Table 2.
The nlxA gene is involved in stress resistance against H2O2, polymyxin B, sodium dodecylsulphate (SDS), phenol, CuSO4 and ZnSO4.
| Strains | Bacterial concentration before challenge (108 CFU/mL)*, † | Survival percentage (%) after challenge* | ||||||
|---|---|---|---|---|---|---|---|---|
| Name | Genotype | H2O2 | Polymyxin B | SDS | Phenol | CuSO4 | ZnSO4 | |
| 306/pUFR053 | WT | 9.33 ± 0.58a | 5.76 ± 1.19a | 14.81 ± 1.28a | 0.57 ± 0.03a | 93.51 ± 5.78a | 1.02 ± 0.42a | 1.42 ± 0.32a |
| 406G8/pUFR053 | nlxA− | 10.33 ± 0.85a | 0.85 ± 0.04b | 3.84 ± 1.61b | 0.07 ± 0.03b | 41.76 ± 12.61b | 0.18 ± 0.10b | 0.37 ± 0.08b |
| 406G8/p53‐nlxA | nlxA+ | 10.67 ± 1.53a | 10.48 ± 4.62a | 14.21 ± 2.42a | 0.42 ± 0.13a | 95.83 ± 7.22a | 1.00 ± 0.57a | 1.47 ± 0.19a |
All the experiments were repeated three times independently with four replications each time. Similar results were observed and only one representative result is presented.
For significant difference analysis, the survival percentages of four replications of each strain were calculated independently and then subjected to Student's t‐test. Data with different letters (a, b) denote significant difference (P < 0.01) between strains in the same treatment. Means and standard errors from one representative result are shown.

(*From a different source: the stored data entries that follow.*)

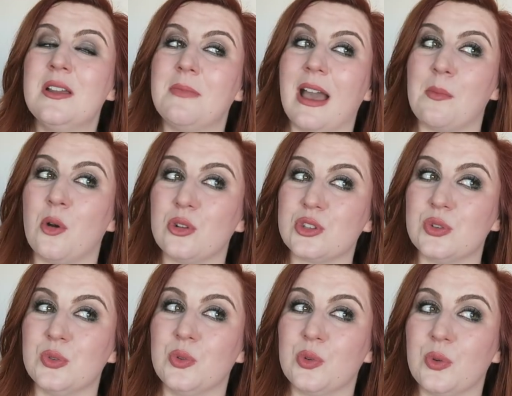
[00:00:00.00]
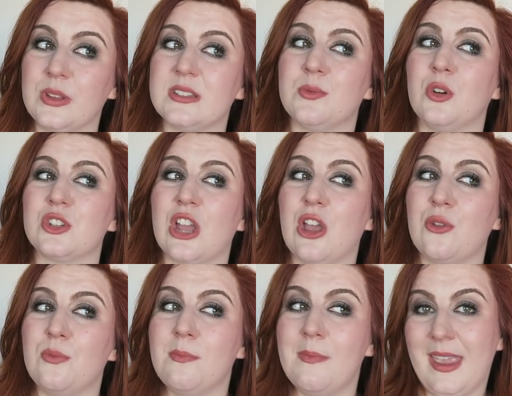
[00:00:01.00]
but I'm also going to watch how
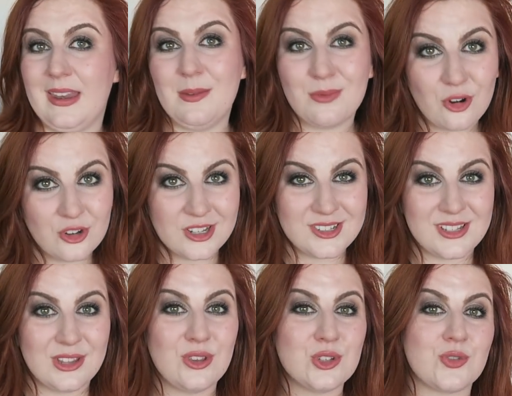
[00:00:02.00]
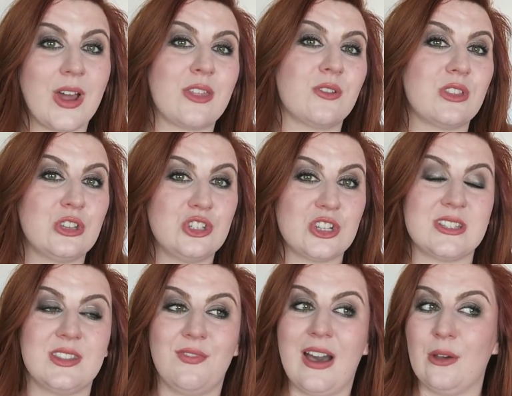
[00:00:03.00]
many products I used rather than
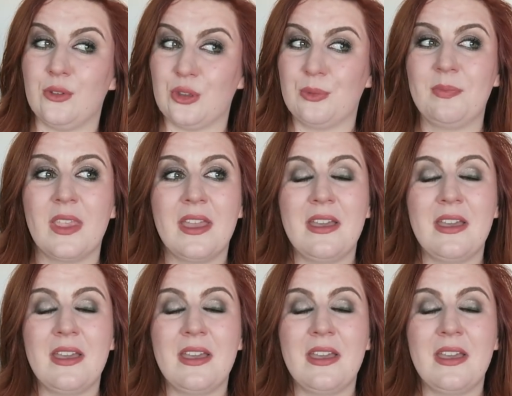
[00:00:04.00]
just the value.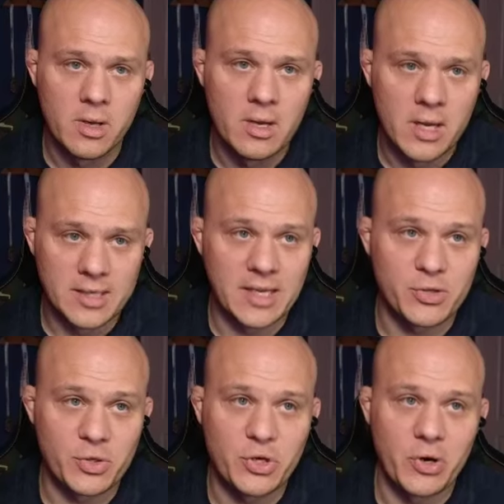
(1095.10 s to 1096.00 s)

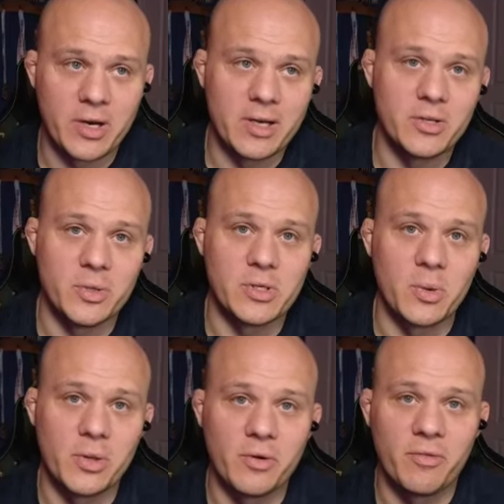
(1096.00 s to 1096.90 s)
essentially turn it into its
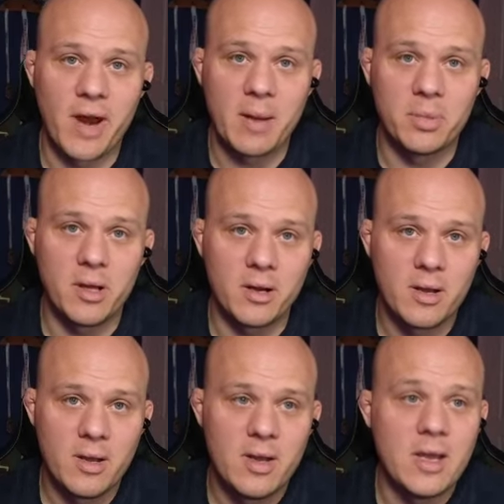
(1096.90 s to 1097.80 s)
own little frag plug,
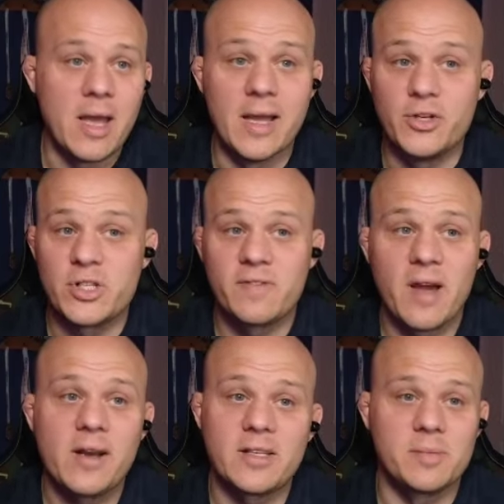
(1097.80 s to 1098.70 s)
and just
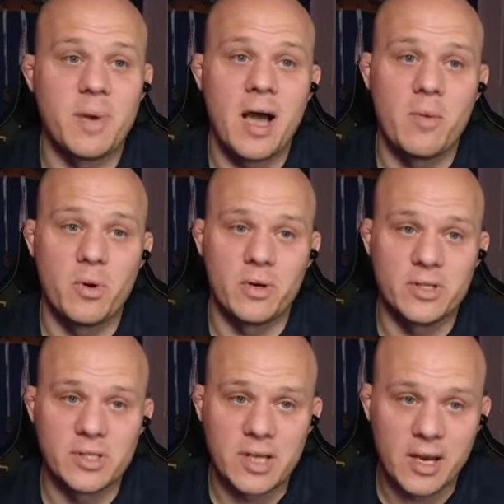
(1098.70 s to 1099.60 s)
find a spot where it's
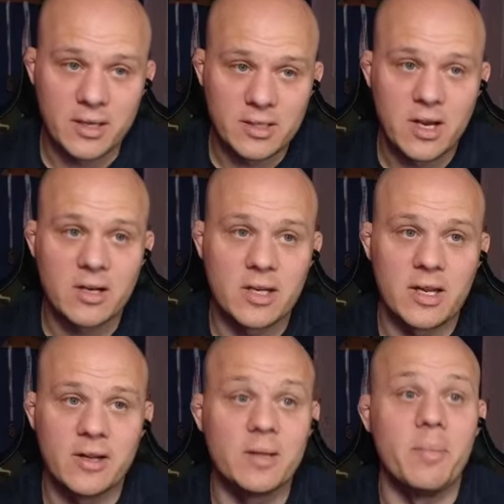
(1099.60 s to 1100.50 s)
just kind of tucked in
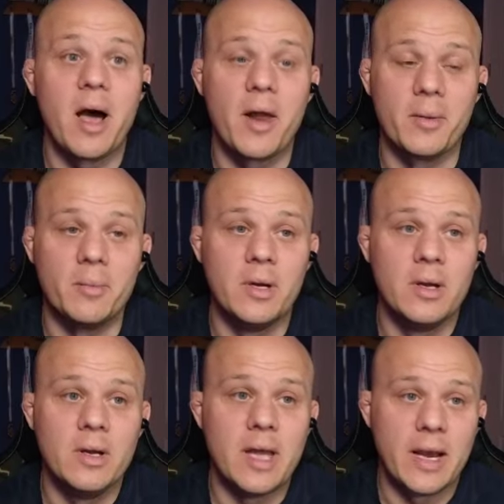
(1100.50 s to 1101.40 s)
there at the bottom,
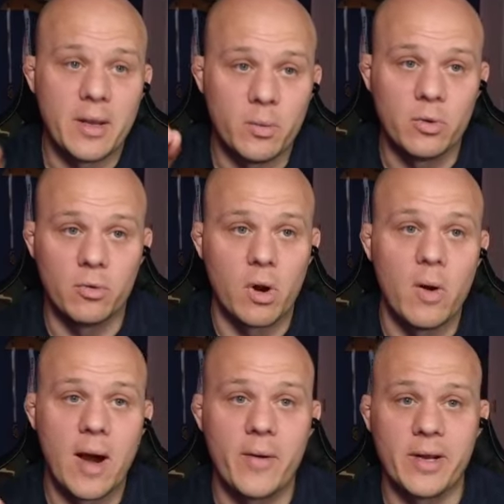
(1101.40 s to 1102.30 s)
and it will
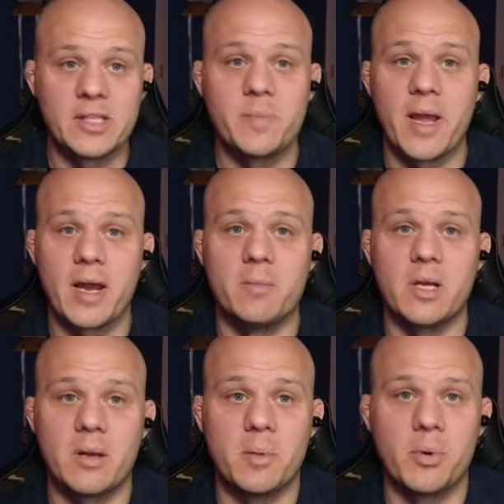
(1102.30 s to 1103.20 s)
grow out and expand and
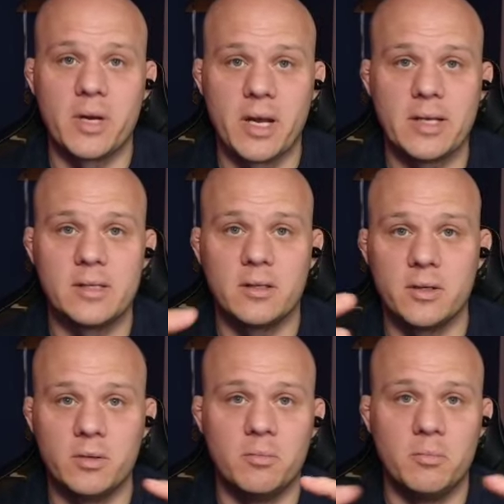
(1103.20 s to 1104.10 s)
become a pretty nice
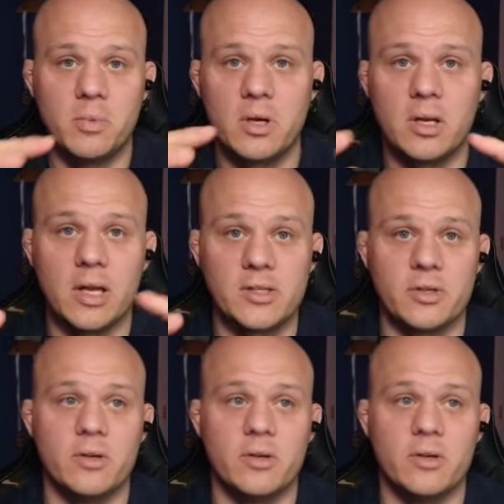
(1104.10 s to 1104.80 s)
little cluster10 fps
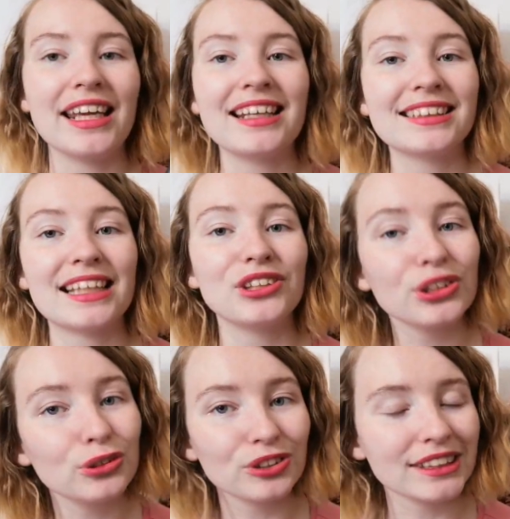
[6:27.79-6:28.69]
It is a
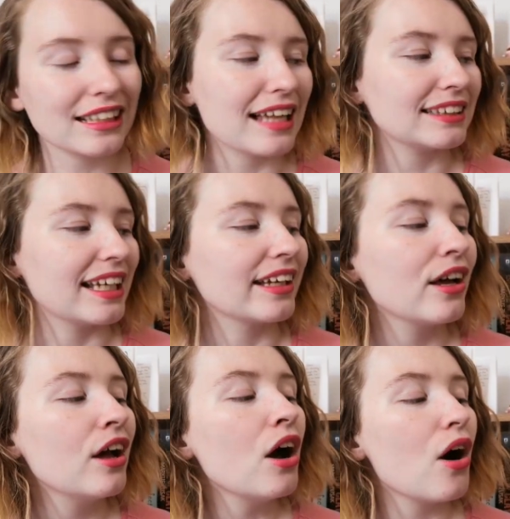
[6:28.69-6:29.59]
children's classic
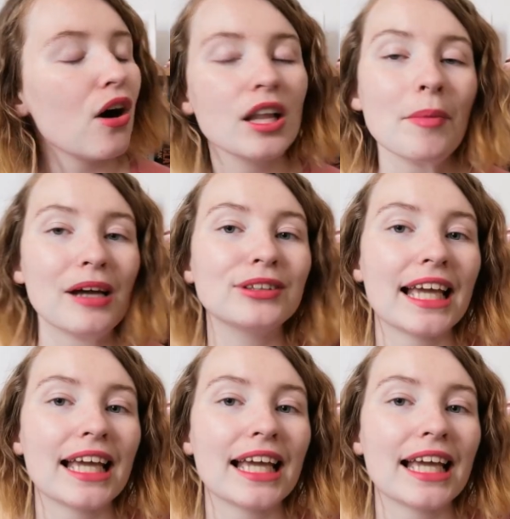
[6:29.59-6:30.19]
all about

All strains were cultured for 20 h in nutrient broth (NB). Initial cell concentrations [colony‐forming units (CFU)/mL] were measured by diluting the bacterial cultures appropriately and plating on nutrient agar (NA) plates before challenge with different stresses. For each strain tested, similar cell concentrations were observed in different stress assays. Only one set of the representative data is shown.